Eu estava era de manhã quase junto ao casebre baixara-me
para desapertar a corda de esparto do pescoço da cabra
Não o vi chegar mas ele viera a pé
O assobio delicado entredentes quase um sopro
Retraído para que não me assustasse
Fiquei a olhá-lo era grande a minha tristeza no entanto
não sentia nem melancolia nem receio
Apenas soltei um suspiro uma espécie de riso
um pouco talvez de divertido pasmo
Ao longe o sol de Março Ao longe o brilho de uma árvore
Piscou-me o olho O seu rosto estava na meia sombra
A cabra quedara-se como estátua agora roçava-se-lhe na perna
Segui-o Ele entrara na casa
Os meus passos como se ressoassem em chão de tábua.
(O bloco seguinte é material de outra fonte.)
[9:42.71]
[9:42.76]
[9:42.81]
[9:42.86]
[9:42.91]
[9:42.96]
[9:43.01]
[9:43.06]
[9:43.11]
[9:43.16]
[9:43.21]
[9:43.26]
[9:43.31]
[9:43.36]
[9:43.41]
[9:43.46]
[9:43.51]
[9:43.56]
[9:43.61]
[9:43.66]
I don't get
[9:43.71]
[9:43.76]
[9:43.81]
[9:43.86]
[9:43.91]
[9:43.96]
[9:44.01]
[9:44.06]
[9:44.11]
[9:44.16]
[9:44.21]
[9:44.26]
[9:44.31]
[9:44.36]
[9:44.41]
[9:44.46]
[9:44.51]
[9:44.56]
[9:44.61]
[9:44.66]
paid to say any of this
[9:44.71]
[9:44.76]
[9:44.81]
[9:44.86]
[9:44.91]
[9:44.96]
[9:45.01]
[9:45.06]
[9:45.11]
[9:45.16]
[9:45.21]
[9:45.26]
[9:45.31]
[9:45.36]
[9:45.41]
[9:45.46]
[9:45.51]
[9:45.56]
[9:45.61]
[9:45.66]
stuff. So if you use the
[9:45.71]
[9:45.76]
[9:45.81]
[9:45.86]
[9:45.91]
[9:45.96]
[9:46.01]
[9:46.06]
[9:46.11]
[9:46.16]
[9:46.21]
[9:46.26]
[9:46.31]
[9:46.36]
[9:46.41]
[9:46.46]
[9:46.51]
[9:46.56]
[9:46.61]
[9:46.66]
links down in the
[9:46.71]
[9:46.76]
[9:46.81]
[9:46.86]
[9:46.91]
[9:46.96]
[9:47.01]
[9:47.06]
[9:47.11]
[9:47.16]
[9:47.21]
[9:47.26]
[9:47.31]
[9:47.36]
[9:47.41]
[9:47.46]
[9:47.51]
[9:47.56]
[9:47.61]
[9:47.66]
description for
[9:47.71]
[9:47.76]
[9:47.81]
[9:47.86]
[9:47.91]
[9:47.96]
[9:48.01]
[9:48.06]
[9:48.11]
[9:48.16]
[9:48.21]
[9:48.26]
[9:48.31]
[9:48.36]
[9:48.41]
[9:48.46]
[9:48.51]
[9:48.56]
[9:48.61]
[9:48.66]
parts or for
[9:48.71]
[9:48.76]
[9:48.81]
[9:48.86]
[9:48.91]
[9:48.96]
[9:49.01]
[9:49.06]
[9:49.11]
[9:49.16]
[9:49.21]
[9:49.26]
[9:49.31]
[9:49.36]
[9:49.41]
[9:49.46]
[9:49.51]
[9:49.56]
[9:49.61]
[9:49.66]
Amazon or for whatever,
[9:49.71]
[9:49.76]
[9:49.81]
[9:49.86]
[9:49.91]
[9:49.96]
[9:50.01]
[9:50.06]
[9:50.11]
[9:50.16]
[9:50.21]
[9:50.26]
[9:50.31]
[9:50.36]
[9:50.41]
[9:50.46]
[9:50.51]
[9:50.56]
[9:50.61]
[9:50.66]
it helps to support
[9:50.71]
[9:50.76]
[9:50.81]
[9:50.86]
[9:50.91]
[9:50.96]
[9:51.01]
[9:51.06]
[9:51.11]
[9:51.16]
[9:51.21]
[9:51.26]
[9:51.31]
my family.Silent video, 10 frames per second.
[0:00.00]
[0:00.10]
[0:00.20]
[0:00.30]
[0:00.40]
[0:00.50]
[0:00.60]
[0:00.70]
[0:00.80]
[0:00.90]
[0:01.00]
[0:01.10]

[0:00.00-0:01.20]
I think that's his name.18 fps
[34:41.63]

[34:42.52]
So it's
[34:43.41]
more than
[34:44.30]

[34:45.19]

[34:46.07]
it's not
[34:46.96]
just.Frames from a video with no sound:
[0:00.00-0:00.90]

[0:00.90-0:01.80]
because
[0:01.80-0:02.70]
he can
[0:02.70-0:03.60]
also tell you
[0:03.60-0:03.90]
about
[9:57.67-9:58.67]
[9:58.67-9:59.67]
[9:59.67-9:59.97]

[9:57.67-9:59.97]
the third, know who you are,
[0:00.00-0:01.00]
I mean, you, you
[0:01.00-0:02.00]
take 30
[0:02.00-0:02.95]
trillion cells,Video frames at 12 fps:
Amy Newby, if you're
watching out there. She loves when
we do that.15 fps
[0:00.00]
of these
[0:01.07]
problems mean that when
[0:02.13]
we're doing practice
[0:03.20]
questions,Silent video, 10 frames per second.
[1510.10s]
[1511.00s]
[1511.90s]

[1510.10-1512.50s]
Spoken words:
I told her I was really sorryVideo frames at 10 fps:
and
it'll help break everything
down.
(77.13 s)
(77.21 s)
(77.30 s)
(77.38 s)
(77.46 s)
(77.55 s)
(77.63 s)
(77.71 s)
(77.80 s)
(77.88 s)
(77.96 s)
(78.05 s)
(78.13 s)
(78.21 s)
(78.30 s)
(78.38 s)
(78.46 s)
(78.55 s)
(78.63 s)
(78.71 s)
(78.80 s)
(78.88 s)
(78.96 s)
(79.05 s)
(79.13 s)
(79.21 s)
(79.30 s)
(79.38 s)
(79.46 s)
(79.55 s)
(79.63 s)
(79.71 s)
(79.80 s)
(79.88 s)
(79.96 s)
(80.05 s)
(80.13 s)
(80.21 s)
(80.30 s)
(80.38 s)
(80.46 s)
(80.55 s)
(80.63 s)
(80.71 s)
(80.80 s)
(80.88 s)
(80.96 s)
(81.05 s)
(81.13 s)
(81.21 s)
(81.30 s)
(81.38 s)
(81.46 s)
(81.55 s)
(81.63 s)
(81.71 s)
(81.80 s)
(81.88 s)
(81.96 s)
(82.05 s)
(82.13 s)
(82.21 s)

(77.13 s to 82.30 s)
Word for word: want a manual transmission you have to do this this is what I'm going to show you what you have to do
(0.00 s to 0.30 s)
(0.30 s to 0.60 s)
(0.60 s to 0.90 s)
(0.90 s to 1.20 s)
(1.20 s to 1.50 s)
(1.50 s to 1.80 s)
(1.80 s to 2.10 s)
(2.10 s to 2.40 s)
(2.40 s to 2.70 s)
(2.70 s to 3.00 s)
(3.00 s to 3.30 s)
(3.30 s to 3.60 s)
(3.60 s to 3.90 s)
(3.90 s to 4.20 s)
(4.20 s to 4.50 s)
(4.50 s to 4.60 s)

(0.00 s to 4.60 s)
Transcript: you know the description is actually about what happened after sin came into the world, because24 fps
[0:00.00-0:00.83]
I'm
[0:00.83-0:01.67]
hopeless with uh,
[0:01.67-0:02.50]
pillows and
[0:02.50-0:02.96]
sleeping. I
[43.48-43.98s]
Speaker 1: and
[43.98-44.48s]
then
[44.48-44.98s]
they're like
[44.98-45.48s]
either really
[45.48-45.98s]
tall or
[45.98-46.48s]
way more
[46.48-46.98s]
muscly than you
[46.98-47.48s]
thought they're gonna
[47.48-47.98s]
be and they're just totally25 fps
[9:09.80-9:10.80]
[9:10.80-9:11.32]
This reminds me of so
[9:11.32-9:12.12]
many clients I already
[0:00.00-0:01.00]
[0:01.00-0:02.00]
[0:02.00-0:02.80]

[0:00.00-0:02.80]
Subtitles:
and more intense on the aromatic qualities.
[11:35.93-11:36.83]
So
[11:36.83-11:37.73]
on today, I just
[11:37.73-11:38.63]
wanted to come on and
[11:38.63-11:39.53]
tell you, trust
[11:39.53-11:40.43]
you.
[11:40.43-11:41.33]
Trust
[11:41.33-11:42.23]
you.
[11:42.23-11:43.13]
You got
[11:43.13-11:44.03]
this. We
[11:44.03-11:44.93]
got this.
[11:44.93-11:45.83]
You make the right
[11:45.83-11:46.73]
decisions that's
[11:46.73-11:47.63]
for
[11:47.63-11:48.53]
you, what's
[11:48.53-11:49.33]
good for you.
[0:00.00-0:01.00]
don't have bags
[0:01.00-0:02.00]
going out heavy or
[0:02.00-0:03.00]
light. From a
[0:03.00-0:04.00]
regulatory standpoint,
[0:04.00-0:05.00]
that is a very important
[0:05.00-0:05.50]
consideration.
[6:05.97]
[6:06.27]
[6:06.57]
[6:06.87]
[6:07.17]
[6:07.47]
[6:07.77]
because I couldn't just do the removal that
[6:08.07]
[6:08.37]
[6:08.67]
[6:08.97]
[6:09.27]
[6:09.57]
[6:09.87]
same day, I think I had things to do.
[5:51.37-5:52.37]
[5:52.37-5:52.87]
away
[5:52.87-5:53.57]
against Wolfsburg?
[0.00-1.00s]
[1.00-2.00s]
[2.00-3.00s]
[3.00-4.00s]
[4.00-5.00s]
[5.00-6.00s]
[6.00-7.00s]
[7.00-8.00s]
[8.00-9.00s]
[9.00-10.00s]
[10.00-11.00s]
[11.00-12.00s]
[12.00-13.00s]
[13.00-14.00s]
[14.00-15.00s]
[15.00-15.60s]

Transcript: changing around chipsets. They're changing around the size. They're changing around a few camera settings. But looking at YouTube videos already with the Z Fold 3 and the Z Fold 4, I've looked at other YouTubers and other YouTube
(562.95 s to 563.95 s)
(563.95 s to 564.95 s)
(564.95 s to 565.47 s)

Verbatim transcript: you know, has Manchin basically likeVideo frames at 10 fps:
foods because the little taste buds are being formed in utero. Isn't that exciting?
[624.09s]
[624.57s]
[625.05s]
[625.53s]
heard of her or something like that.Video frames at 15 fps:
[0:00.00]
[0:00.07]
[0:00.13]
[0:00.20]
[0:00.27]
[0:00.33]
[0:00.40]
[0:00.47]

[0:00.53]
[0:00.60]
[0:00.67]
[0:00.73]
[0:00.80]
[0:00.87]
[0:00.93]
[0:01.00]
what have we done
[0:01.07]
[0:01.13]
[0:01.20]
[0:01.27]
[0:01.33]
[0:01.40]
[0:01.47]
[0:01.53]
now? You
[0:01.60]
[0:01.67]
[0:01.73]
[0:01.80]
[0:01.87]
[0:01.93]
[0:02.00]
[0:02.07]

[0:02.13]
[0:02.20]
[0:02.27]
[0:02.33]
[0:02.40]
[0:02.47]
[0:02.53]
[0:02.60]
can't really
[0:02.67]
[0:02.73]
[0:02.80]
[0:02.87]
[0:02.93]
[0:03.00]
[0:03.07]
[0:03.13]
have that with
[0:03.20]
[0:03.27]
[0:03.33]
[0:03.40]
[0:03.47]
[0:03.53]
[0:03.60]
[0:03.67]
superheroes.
Pousou a mão sobre a mesa um sobressalto de póerguera-se a um canto.
Não lhe olhei nem as mãos nem a testa requeimada
que um vinco de sangue sulcava
Sabes? perguntou com a voz enrouquecida
e todavia clara Um certo ar de perplexidade
Alguma daquela gente não era de facto gente de bem
Enchi um copo com o vinho que me sobrara da véspera
Sabes? disse-me então e limpava a boca com um dedo
Alguns deles não sabiam de facto o que diziam Teriam sabido o que faziam?
Poderei doravante carregar este destino? pensei eu
E contudo a resposta já eu a conhecia.
E ali ficou sentado. As mãos abandonadas no regaço. E a amargura
entrou em mim.
Ao sair
olhei a cabrinha que se chegara trémula junto da porta
Olhei-a como se do seu pelo um clarão negro se soltasse
Olhei-a e senti o mundo parado para sempre.
E assim o vi eu depois que regressara de entre os mortos.